» **DATA FOR THIS TASK**
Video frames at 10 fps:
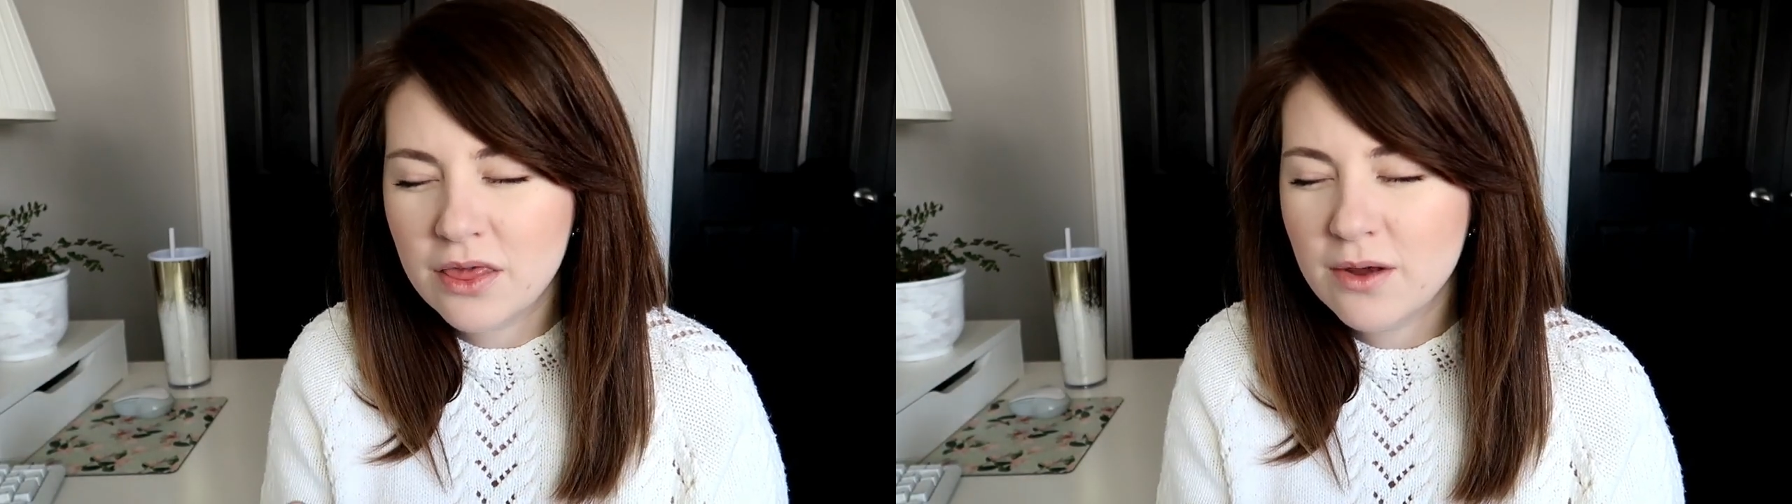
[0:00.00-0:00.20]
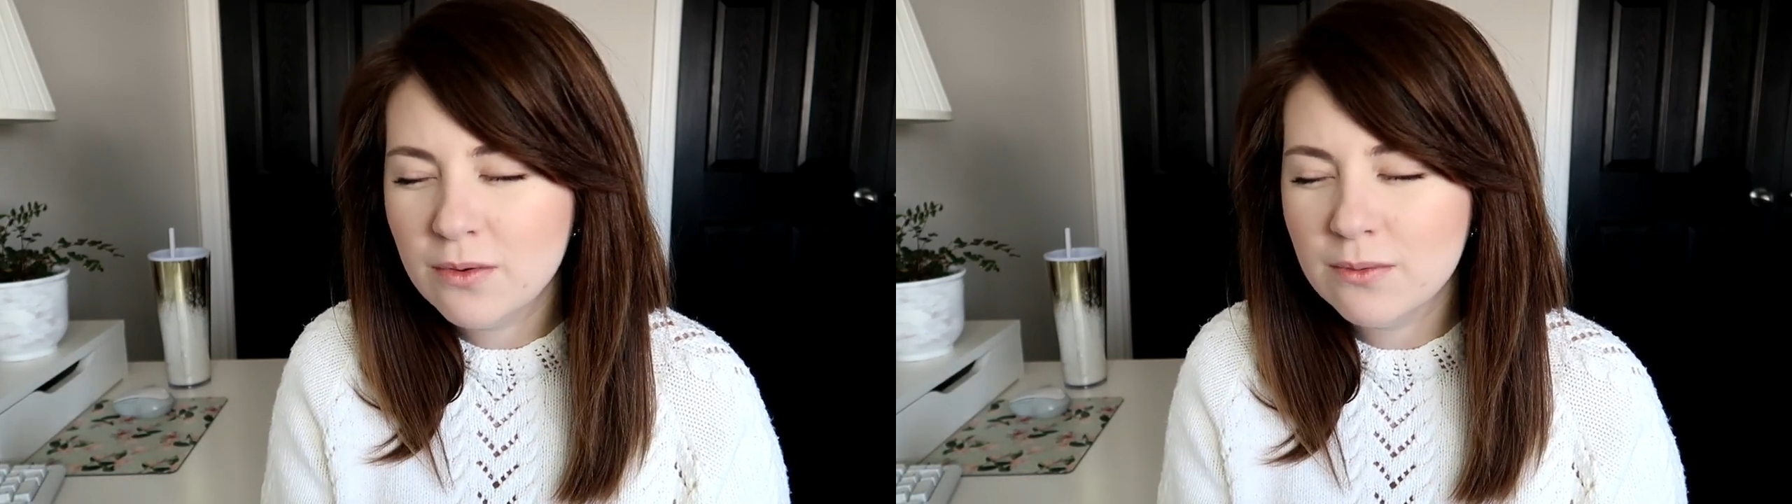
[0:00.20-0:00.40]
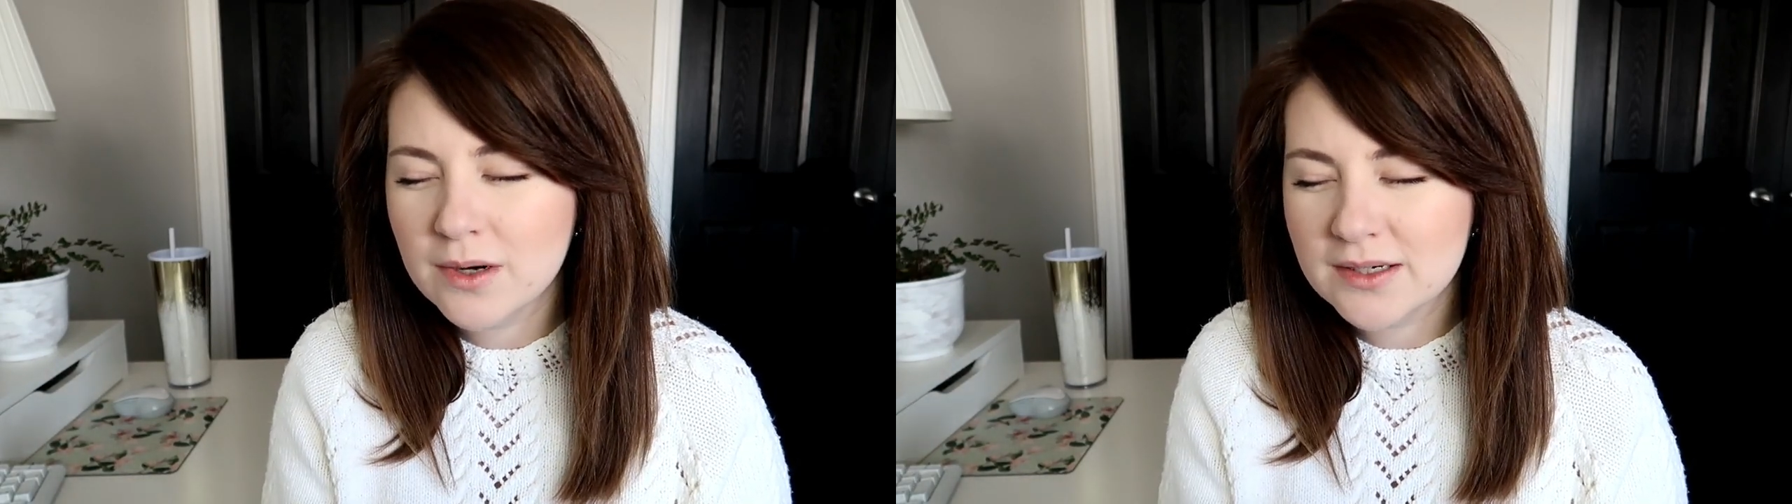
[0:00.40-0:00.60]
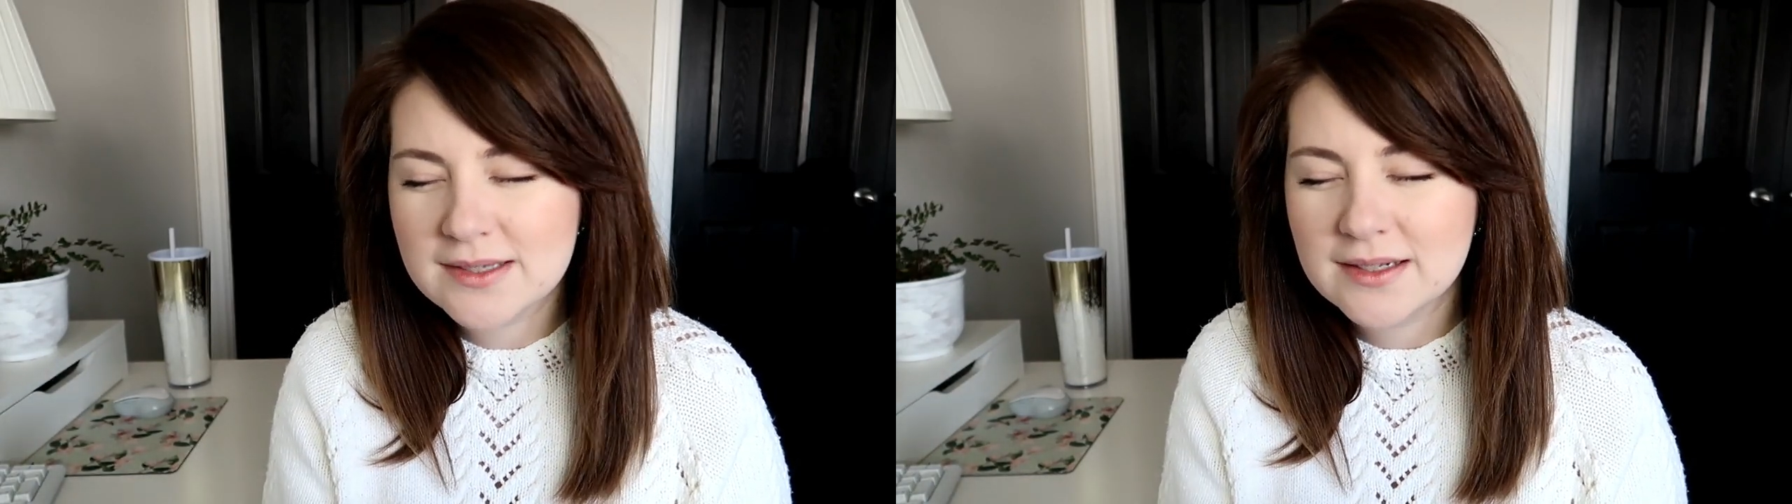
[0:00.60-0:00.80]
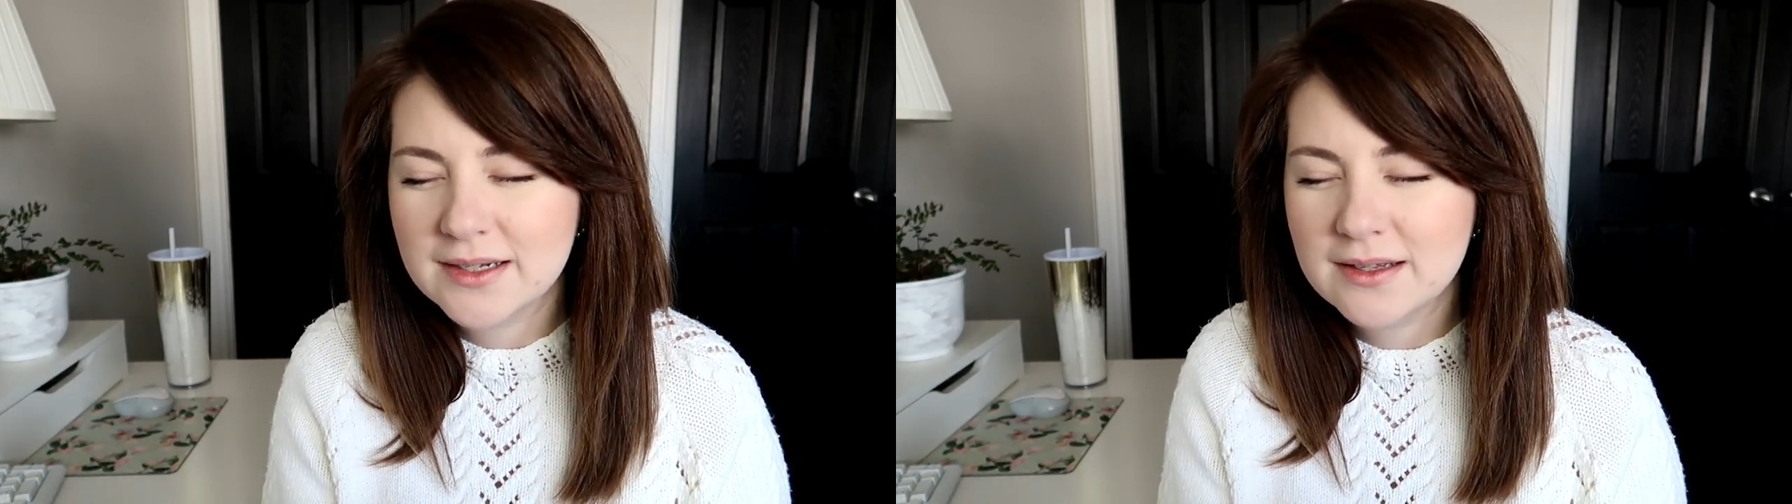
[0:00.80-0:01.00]
the
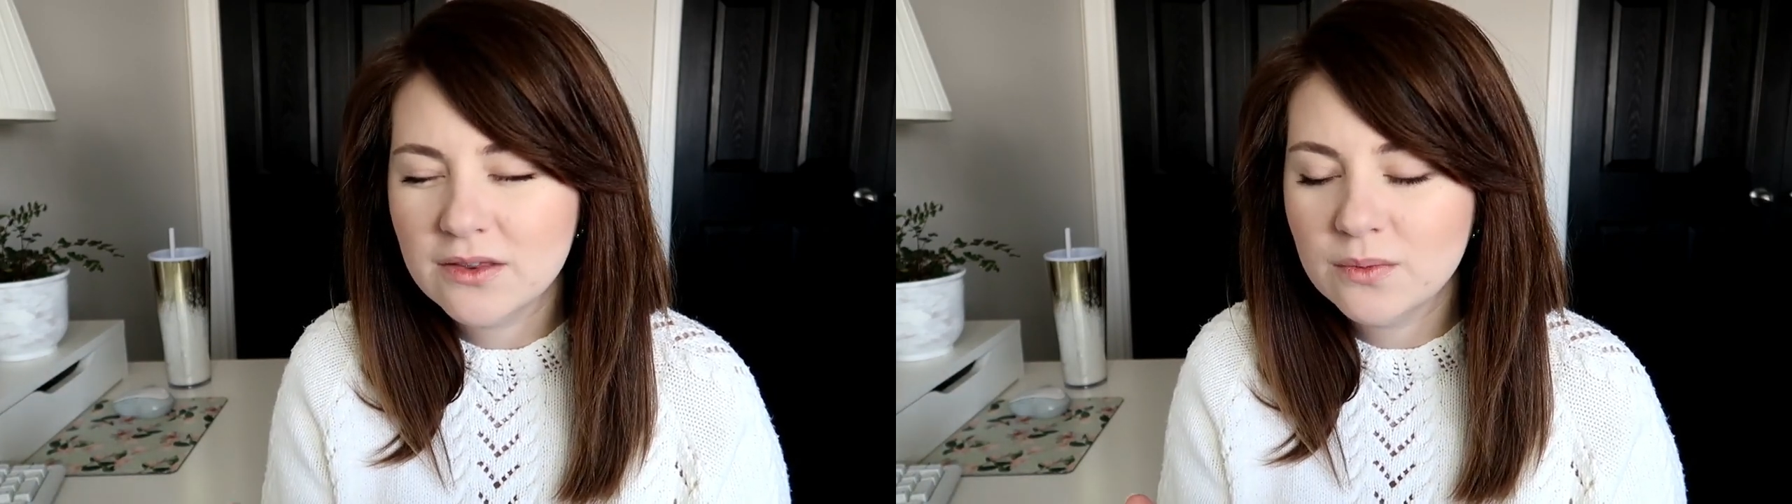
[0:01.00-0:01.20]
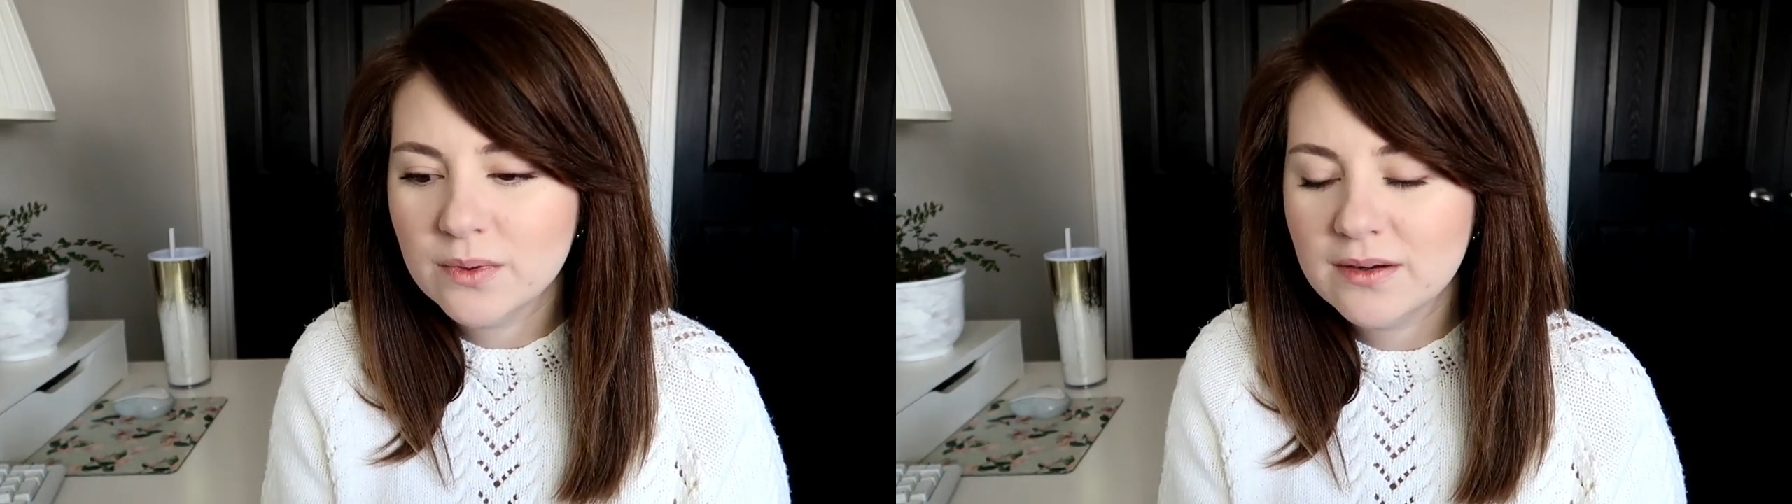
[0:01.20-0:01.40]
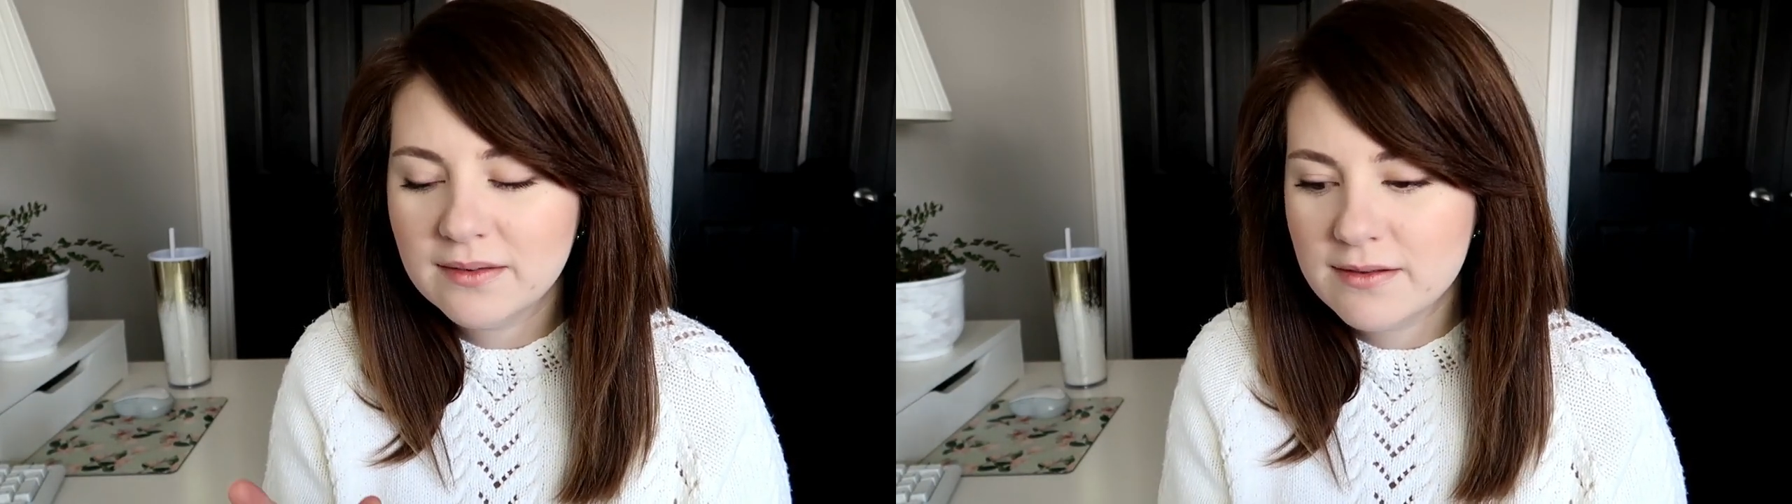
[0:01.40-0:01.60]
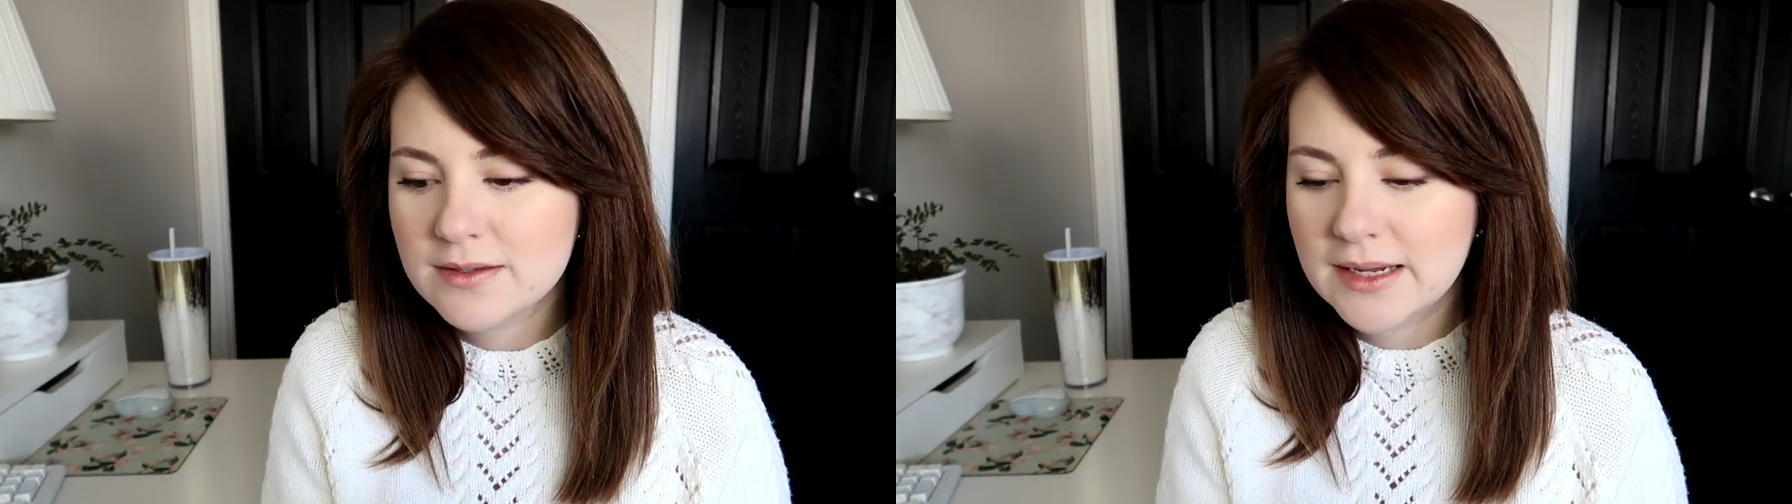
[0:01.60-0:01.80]
worst, like the worst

» **TASK REQUIREMENTS**
When you copy the data above, reproduce each line exactly and skip every image.

» **TASK RESPONSE**
Video frames at 10 fps:
[0:00.00-0:00.20]
[0:00.20-0:00.40]
[0:00.40-0:00.60]
[0:00.60-0:00.80]
[0:00.80-0:01.00]
the
[0:01.00-0:01.20]
[0:01.20-0:01.40]
[0:01.40-0:01.60]
[0:01.60-0:01.80]
worst, like the worst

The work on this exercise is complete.